**INSTRUCTIONS TO FOLLOW**
Below are some records. Set down exactly the line holding "[0:00.00-0:01.04]" and every later line through the end, omitting the pictures.

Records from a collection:
Start of Block

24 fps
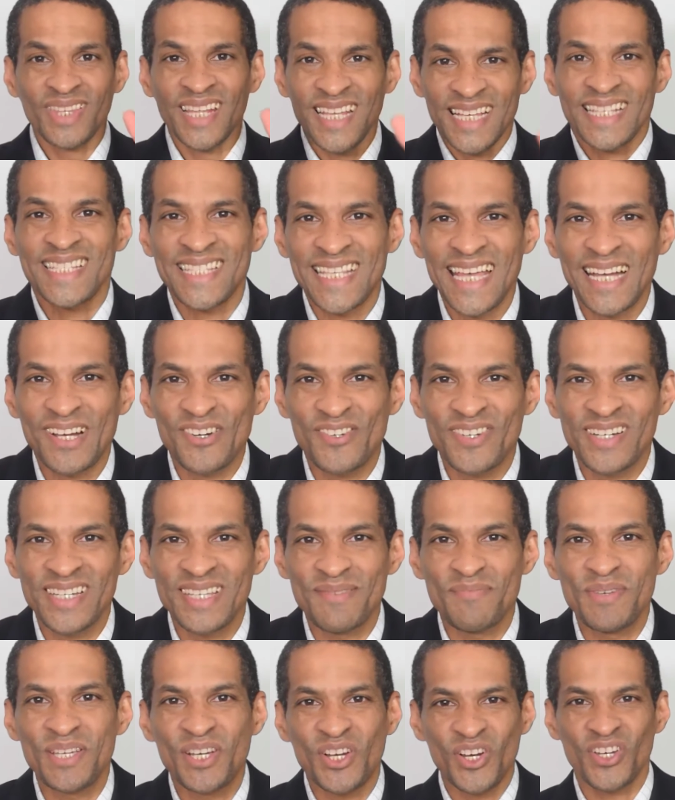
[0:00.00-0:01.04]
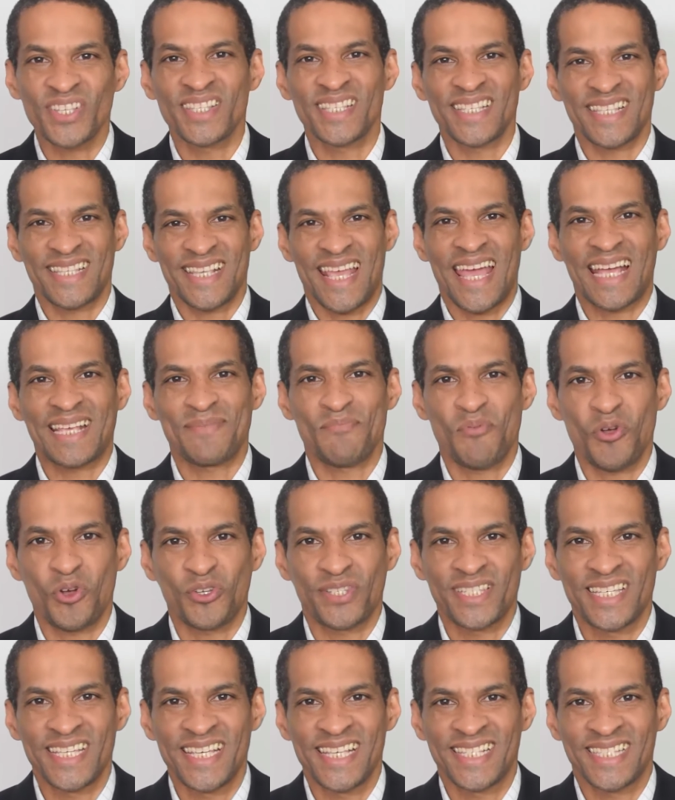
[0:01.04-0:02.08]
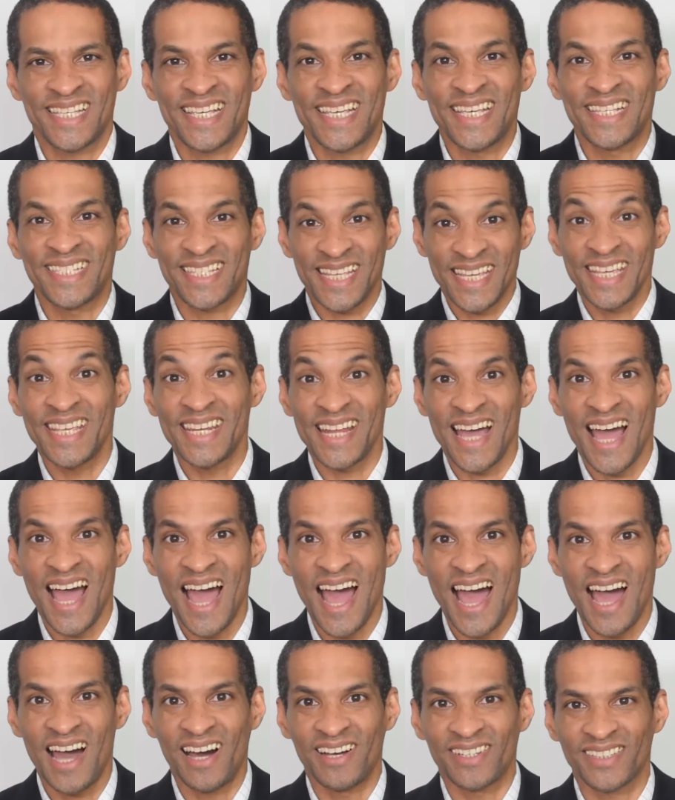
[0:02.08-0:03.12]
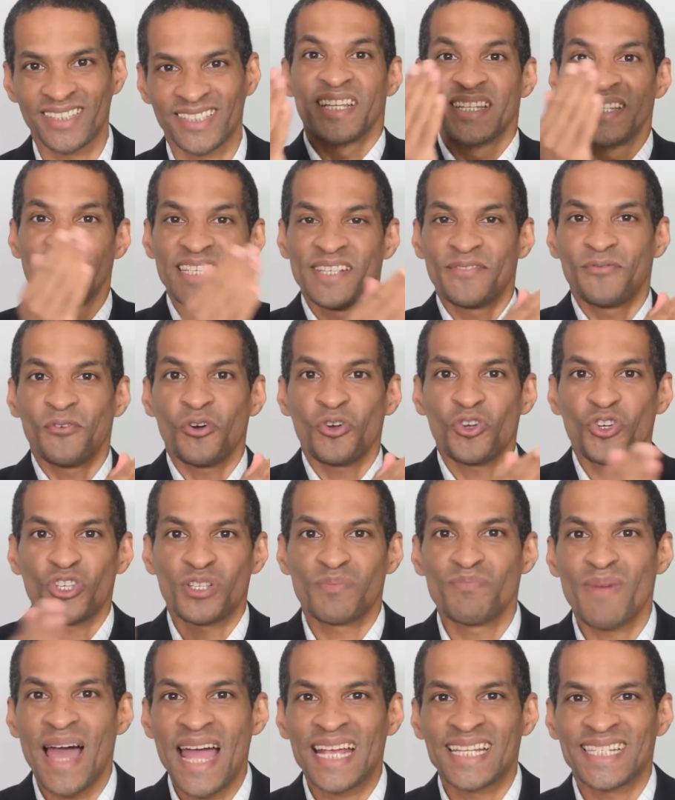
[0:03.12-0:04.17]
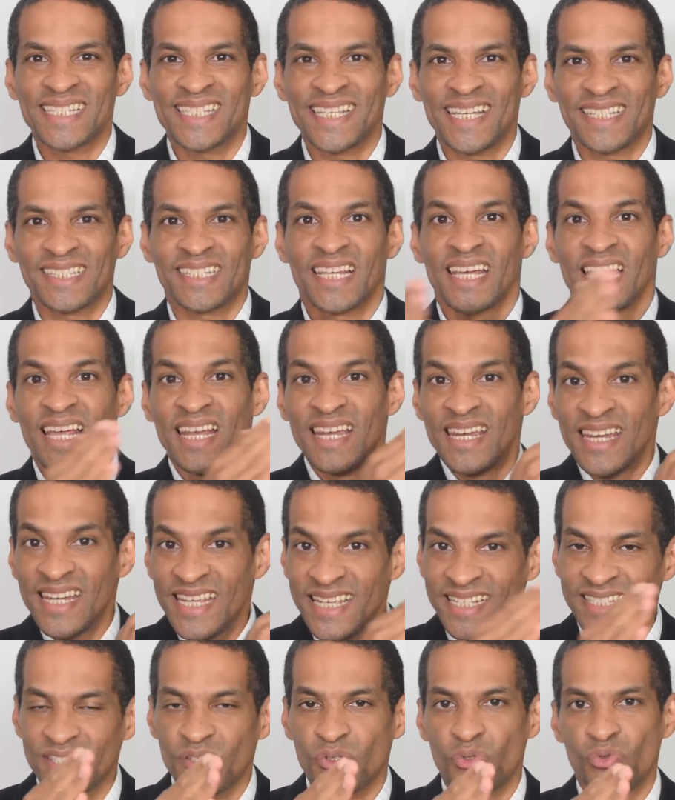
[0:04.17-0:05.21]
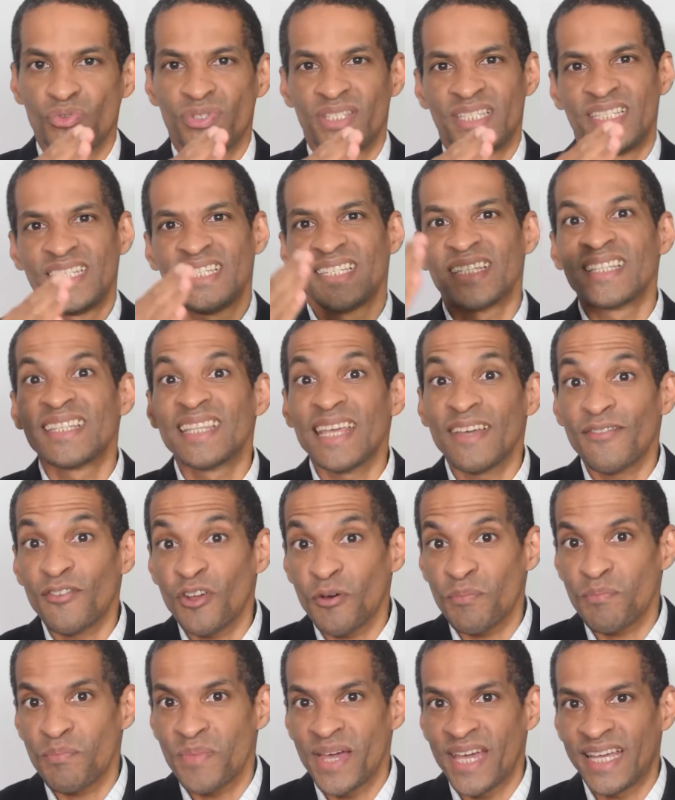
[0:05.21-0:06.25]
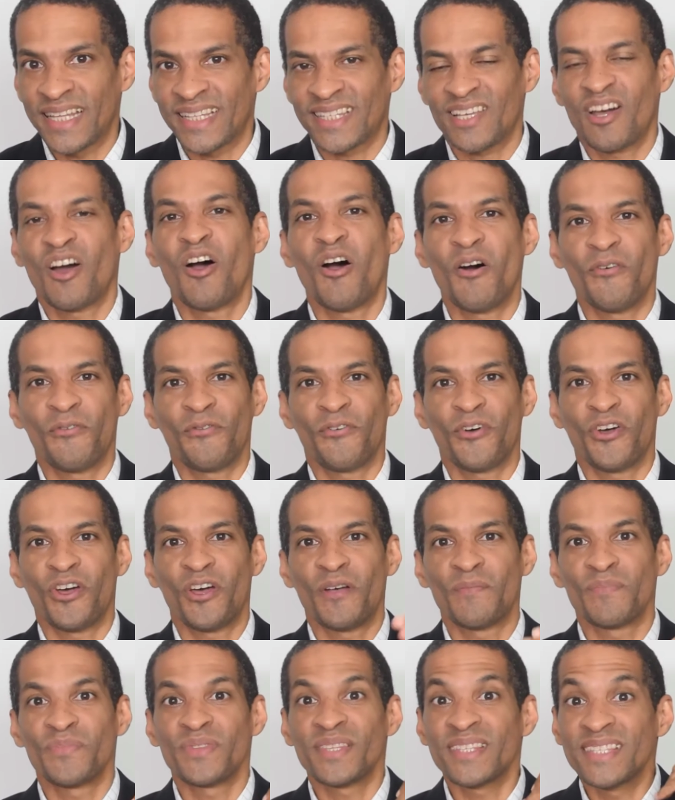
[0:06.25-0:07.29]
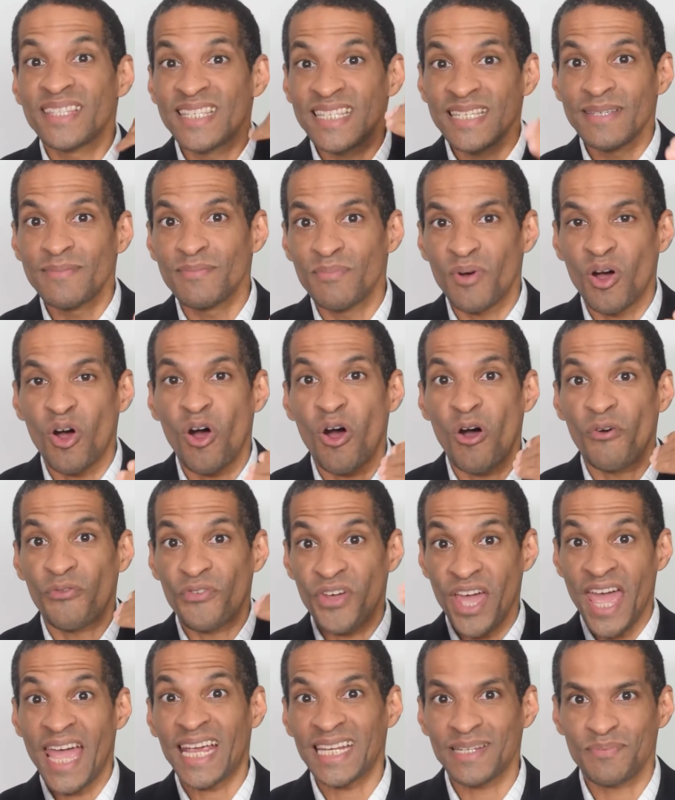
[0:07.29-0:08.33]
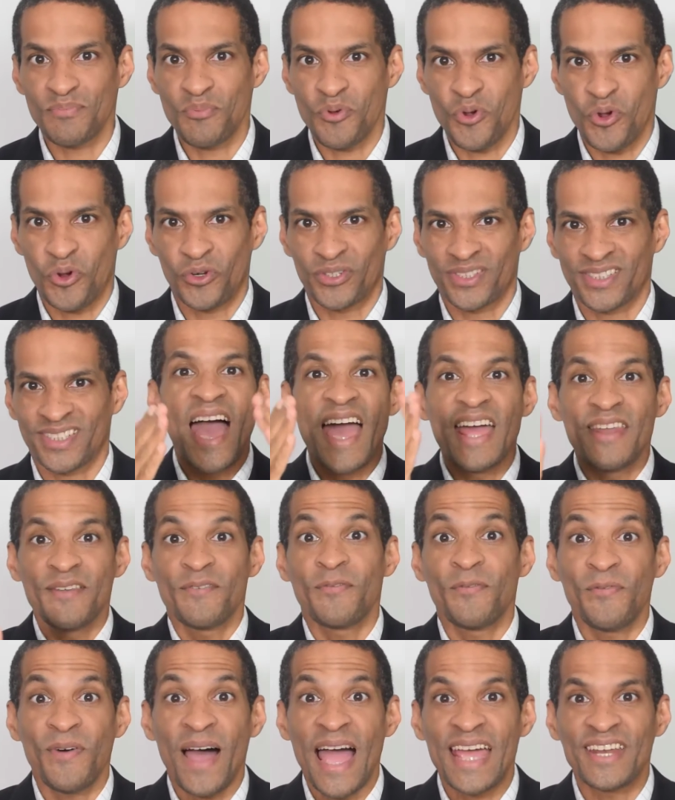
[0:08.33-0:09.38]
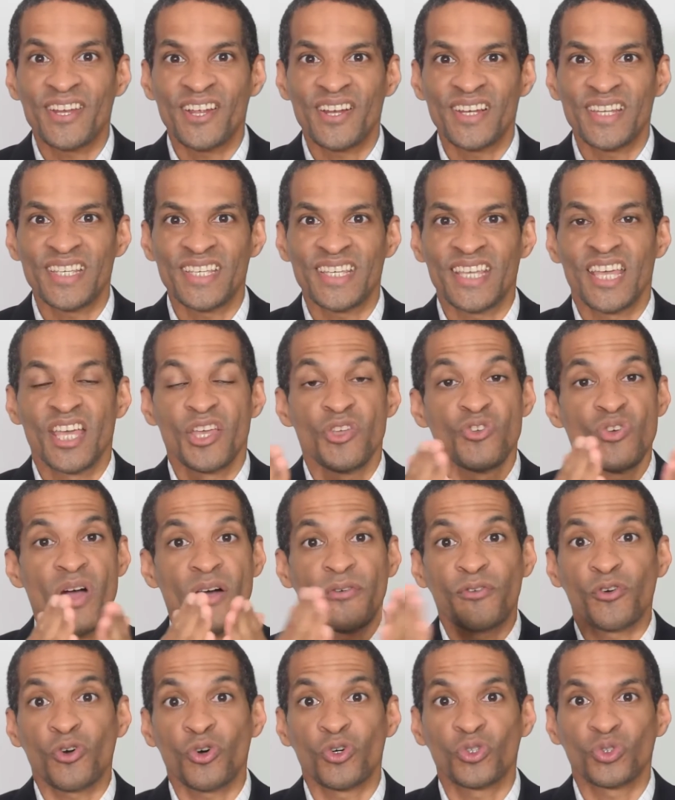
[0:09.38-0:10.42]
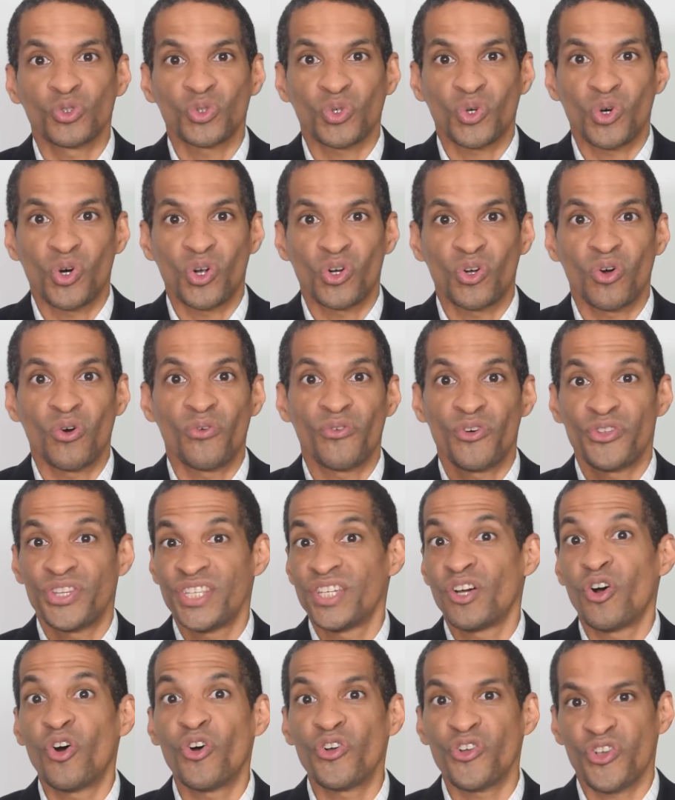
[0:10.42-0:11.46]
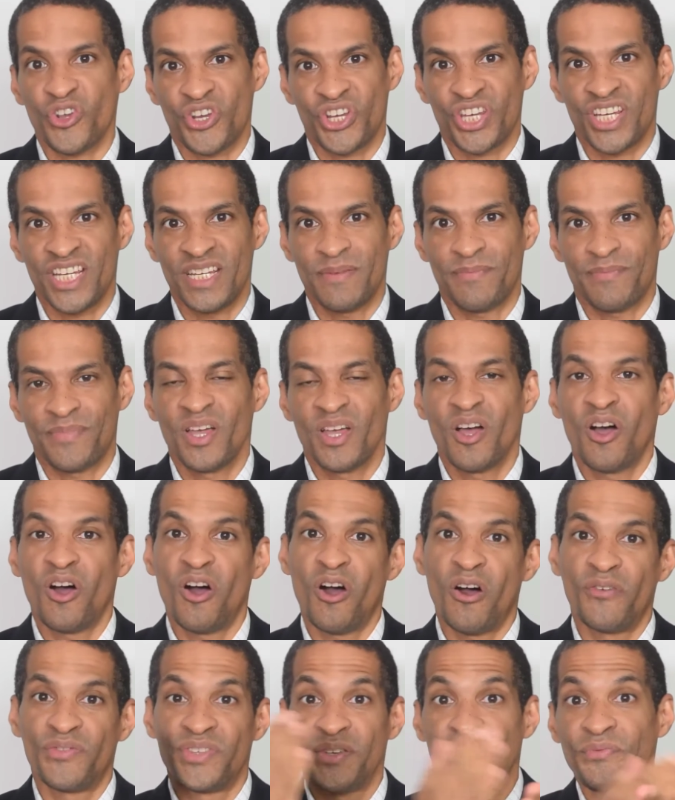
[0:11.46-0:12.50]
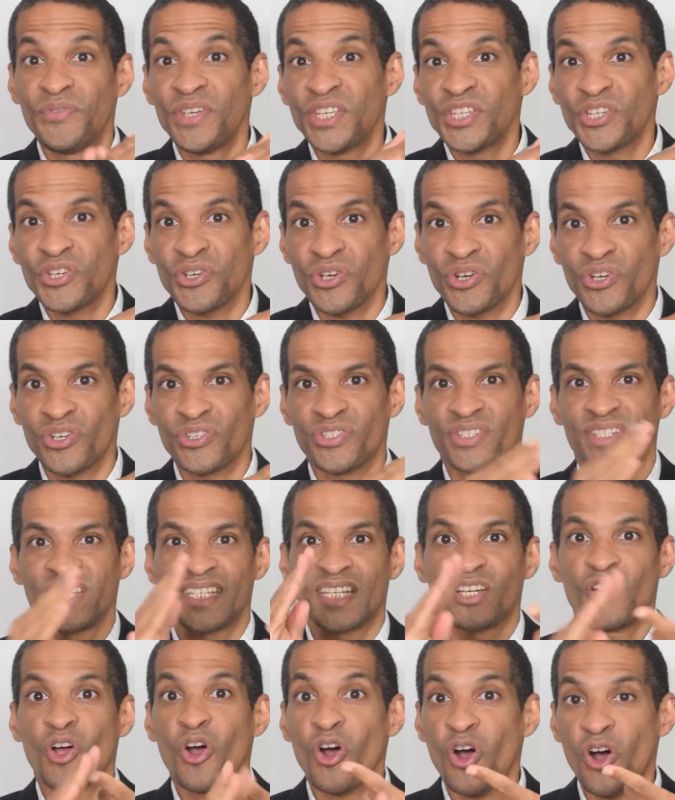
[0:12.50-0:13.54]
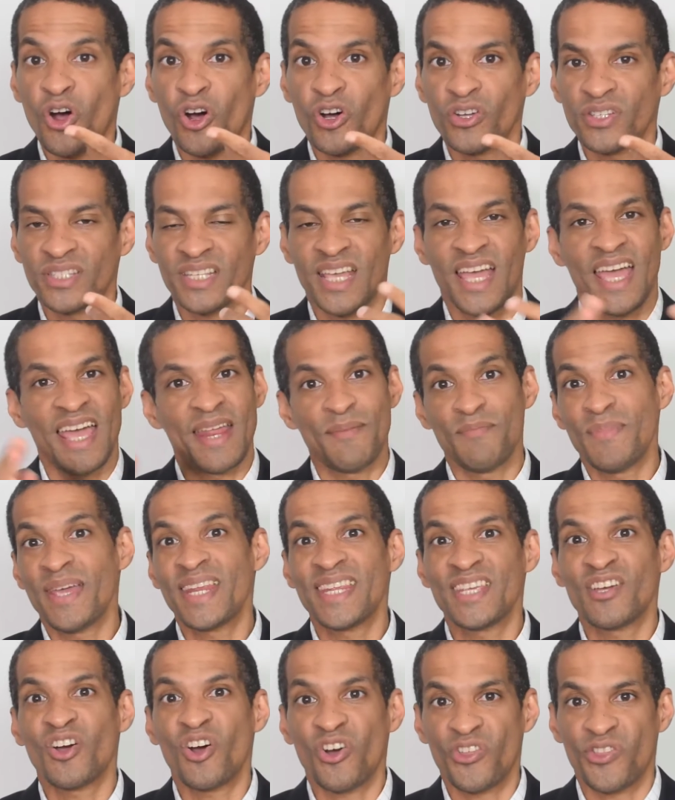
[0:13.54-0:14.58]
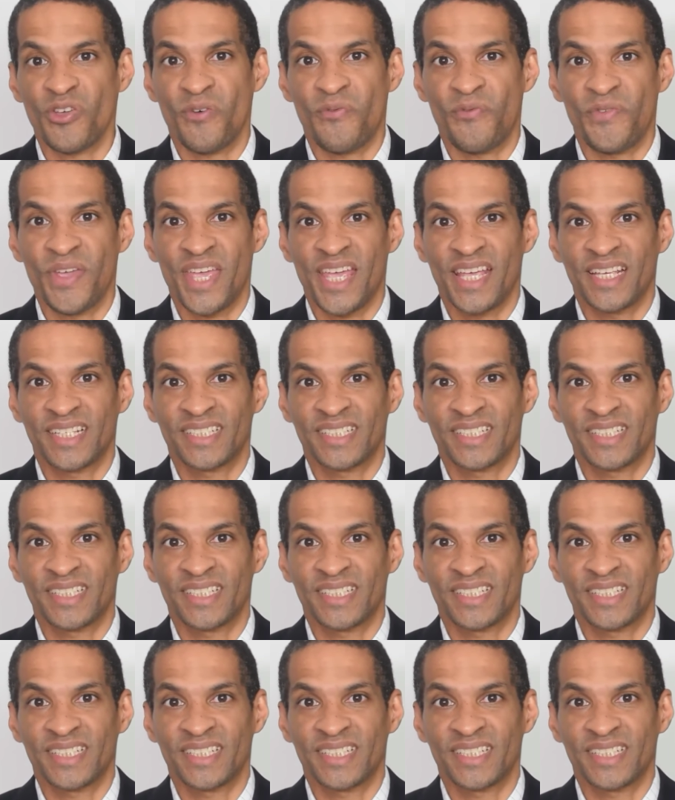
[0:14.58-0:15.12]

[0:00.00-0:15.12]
Secondly, because this expertise is in-house, this focused mindset leads to the development of a team of experts. And finally, you have control over the ownership of the features, the codes, and many other things.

End of Block

**EXERCISE RESULT**
[0:00.00-0:01.04]
[0:01.04-0:02.08]
[0:02.08-0:03.12]
[0:03.12-0:04.17]
[0:04.17-0:05.21]
[0:05.21-0:06.25]
[0:06.25-0:07.29]
[0:07.29-0:08.33]
[0:08.33-0:09.38]
[0:09.38-0:10.42]
[0:10.42-0:11.46]
[0:11.46-0:12.50]
[0:12.50-0:13.54]
[0:13.54-0:14.58]
[0:14.58-0:15.12]

[0:00.00-0:15.12]
Secondly, because this expertise is in-house, this focused mindset leads to the development of a team of experts. And finally, you have control over the ownership of the features, the codes, and many other things.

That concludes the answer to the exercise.